(Saved data entries)
=== Begin Enclosure ===

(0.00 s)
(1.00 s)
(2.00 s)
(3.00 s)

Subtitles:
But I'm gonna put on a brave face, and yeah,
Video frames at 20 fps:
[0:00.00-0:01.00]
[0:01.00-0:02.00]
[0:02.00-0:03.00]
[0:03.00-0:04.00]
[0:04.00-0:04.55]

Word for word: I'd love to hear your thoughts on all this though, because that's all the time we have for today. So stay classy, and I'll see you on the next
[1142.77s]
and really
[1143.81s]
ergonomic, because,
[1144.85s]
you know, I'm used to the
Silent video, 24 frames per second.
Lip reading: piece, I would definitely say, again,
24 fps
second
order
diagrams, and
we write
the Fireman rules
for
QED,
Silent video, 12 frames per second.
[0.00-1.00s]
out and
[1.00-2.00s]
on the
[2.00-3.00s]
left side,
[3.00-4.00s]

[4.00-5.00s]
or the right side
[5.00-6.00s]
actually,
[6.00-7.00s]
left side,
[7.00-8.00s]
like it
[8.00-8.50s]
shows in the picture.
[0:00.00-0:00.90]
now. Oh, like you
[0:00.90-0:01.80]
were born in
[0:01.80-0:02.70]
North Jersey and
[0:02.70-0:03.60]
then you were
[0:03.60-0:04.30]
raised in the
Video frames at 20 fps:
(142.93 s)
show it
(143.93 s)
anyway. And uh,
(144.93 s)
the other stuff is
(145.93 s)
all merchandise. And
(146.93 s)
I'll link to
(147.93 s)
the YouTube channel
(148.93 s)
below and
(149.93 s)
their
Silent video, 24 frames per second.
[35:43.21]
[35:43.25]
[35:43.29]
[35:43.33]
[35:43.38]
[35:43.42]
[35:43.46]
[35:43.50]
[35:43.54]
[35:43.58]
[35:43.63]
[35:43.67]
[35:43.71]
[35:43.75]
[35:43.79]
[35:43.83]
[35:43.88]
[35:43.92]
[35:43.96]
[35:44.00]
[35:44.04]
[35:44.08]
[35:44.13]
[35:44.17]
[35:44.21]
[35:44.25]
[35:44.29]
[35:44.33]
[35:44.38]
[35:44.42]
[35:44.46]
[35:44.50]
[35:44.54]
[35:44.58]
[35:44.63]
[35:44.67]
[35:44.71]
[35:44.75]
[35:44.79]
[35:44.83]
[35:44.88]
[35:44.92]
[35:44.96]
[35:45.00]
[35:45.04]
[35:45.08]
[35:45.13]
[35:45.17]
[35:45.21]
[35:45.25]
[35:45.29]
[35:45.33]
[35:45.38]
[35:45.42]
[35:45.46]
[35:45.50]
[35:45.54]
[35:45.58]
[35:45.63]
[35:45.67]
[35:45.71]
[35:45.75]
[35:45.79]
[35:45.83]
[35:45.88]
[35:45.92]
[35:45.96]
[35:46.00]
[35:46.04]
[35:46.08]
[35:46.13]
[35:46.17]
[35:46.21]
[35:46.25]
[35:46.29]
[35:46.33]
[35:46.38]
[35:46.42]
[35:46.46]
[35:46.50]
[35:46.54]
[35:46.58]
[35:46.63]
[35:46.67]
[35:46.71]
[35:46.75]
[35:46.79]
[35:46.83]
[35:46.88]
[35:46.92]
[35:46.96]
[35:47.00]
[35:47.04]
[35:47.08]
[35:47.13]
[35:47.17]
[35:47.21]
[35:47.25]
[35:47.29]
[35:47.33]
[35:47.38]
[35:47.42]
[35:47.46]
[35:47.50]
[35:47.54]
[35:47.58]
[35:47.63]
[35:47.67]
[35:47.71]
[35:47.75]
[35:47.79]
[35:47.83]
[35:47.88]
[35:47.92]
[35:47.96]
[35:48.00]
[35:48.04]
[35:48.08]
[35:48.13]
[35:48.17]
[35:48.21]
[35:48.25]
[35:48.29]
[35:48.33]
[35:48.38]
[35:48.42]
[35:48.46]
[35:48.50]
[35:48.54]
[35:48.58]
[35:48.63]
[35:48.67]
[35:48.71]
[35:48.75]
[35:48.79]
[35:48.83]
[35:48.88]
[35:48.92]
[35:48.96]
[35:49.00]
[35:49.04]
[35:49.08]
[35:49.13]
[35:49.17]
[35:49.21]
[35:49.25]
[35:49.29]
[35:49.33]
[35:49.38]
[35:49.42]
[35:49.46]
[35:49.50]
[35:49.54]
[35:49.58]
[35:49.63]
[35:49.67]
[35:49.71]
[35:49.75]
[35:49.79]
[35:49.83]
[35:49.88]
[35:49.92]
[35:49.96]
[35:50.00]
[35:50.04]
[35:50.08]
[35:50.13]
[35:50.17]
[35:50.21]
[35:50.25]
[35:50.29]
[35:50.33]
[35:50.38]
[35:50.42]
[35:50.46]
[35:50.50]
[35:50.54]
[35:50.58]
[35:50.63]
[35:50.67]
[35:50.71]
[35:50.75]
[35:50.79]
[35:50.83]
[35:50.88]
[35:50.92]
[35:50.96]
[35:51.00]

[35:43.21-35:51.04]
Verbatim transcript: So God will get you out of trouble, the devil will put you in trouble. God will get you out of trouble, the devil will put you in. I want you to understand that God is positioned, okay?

=== End Enclosure ===

◆ WHAT THE EXERCISE ASKS
Transcribe the lines above precisely, keeping each one unchanged.

◆ TASK ANSWER
(0.00 s)
(1.00 s)
(2.00 s)
(3.00 s)

Subtitles:
But I'm gonna put on a brave face, and yeah,
Video frames at 20 fps:
[0:00.00-0:01.00]
[0:01.00-0:02.00]
[0:02.00-0:03.00]
[0:03.00-0:04.00]
[0:04.00-0:04.55]

Word for word: I'd love to hear your thoughts on all this though, because that's all the time we have for today. So stay classy, and I'll see you on the next
[1142.77s]
and really
[1143.81s]
ergonomic, because,
[1144.85s]
you know, I'm used to the
Silent video, 24 frames per second.
Lip reading: piece, I would definitely say, again,
24 fps
second
order
diagrams, and
we write
the Fireman rules
for
QED,
Silent video, 12 frames per second.
[0.00-1.00s]
out and
[1.00-2.00s]
on the
[2.00-3.00s]
left side,
[3.00-4.00s]

[4.00-5.00s]
or the right side
[5.00-6.00s]
actually,
[6.00-7.00s]
left side,
[7.00-8.00s]
like it
[8.00-8.50s]
shows in the picture.
[0:00.00-0:00.90]
now. Oh, like you
[0:00.90-0:01.80]
were born in
[0:01.80-0:02.70]
North Jersey and
[0:02.70-0:03.60]
then you were
[0:03.60-0:04.30]
raised in the
Video frames at 20 fps:
(142.93 s)
show it
(143.93 s)
anyway. And uh,
(144.93 s)
the other stuff is
(145.93 s)
all merchandise. And
(146.93 s)
I'll link to
(147.93 s)
the YouTube channel
(148.93 s)
below and
(149.93 s)
their
Silent video, 24 frames per second.
[35:43.21]
[35:43.25]
[35:43.29]
[35:43.33]
[35:43.38]
[35:43.42]
[35:43.46]
[35:43.50]
[35:43.54]
[35:43.58]
[35:43.63]
[35:43.67]
[35:43.71]
[35:43.75]
[35:43.79]
[35:43.83]
[35:43.88]
[35:43.92]
[35:43.96]
[35:44.00]
[35:44.04]
[35:44.08]
[35:44.13]
[35:44.17]
[35:44.21]
[35:44.25]
[35:44.29]
[35:44.33]
[35:44.38]
[35:44.42]
[35:44.46]
[35:44.50]
[35:44.54]
[35:44.58]
[35:44.63]
[35:44.67]
[35:44.71]
[35:44.75]
[35:44.79]
[35:44.83]
[35:44.88]
[35:44.92]
[35:44.96]
[35:45.00]
[35:45.04]
[35:45.08]
[35:45.13]
[35:45.17]
[35:45.21]
[35:45.25]
[35:45.29]
[35:45.33]
[35:45.38]
[35:45.42]
[35:45.46]
[35:45.50]
[35:45.54]
[35:45.58]
[35:45.63]
[35:45.67]
[35:45.71]
[35:45.75]
[35:45.79]
[35:45.83]
[35:45.88]
[35:45.92]
[35:45.96]
[35:46.00]
[35:46.04]
[35:46.08]
[35:46.13]
[35:46.17]
[35:46.21]
[35:46.25]
[35:46.29]
[35:46.33]
[35:46.38]
[35:46.42]
[35:46.46]
[35:46.50]
[35:46.54]
[35:46.58]
[35:46.63]
[35:46.67]
[35:46.71]
[35:46.75]
[35:46.79]
[35:46.83]
[35:46.88]
[35:46.92]
[35:46.96]
[35:47.00]
[35:47.04]
[35:47.08]
[35:47.13]
[35:47.17]
[35:47.21]
[35:47.25]
[35:47.29]
[35:47.33]
[35:47.38]
[35:47.42]
[35:47.46]
[35:47.50]
[35:47.54]
[35:47.58]
[35:47.63]
[35:47.67]
[35:47.71]
[35:47.75]
[35:47.79]
[35:47.83]
[35:47.88]
[35:47.92]
[35:47.96]
[35:48.00]
[35:48.04]
[35:48.08]
[35:48.13]
[35:48.17]
[35:48.21]
[35:48.25]
[35:48.29]
[35:48.33]
[35:48.38]
[35:48.42]
[35:48.46]
[35:48.50]
[35:48.54]
[35:48.58]
[35:48.63]
[35:48.67]
[35:48.71]
[35:48.75]
[35:48.79]
[35:48.83]
[35:48.88]
[35:48.92]
[35:48.96]
[35:49.00]
[35:49.04]
[35:49.08]
[35:49.13]
[35:49.17]
[35:49.21]
[35:49.25]
[35:49.29]
[35:49.33]
[35:49.38]
[35:49.42]
[35:49.46]
[35:49.50]
[35:49.54]
[35:49.58]
[35:49.63]
[35:49.67]
[35:49.71]
[35:49.75]
[35:49.79]
[35:49.83]
[35:49.88]
[35:49.92]
[35:49.96]
[35:50.00]
[35:50.04]
[35:50.08]
[35:50.13]
[35:50.17]
[35:50.21]
[35:50.25]
[35:50.29]
[35:50.33]
[35:50.38]
[35:50.42]
[35:50.46]
[35:50.50]
[35:50.54]
[35:50.58]
[35:50.63]
[35:50.67]
[35:50.71]
[35:50.75]
[35:50.79]
[35:50.83]
[35:50.88]
[35:50.92]
[35:50.96]
[35:51.00]

[35:43.21-35:51.04]
Verbatim transcript: So God will get you out of trouble, the devil will put you in trouble. God will get you out of trouble, the devil will put you in. I want you to understand that God is positioned, okay?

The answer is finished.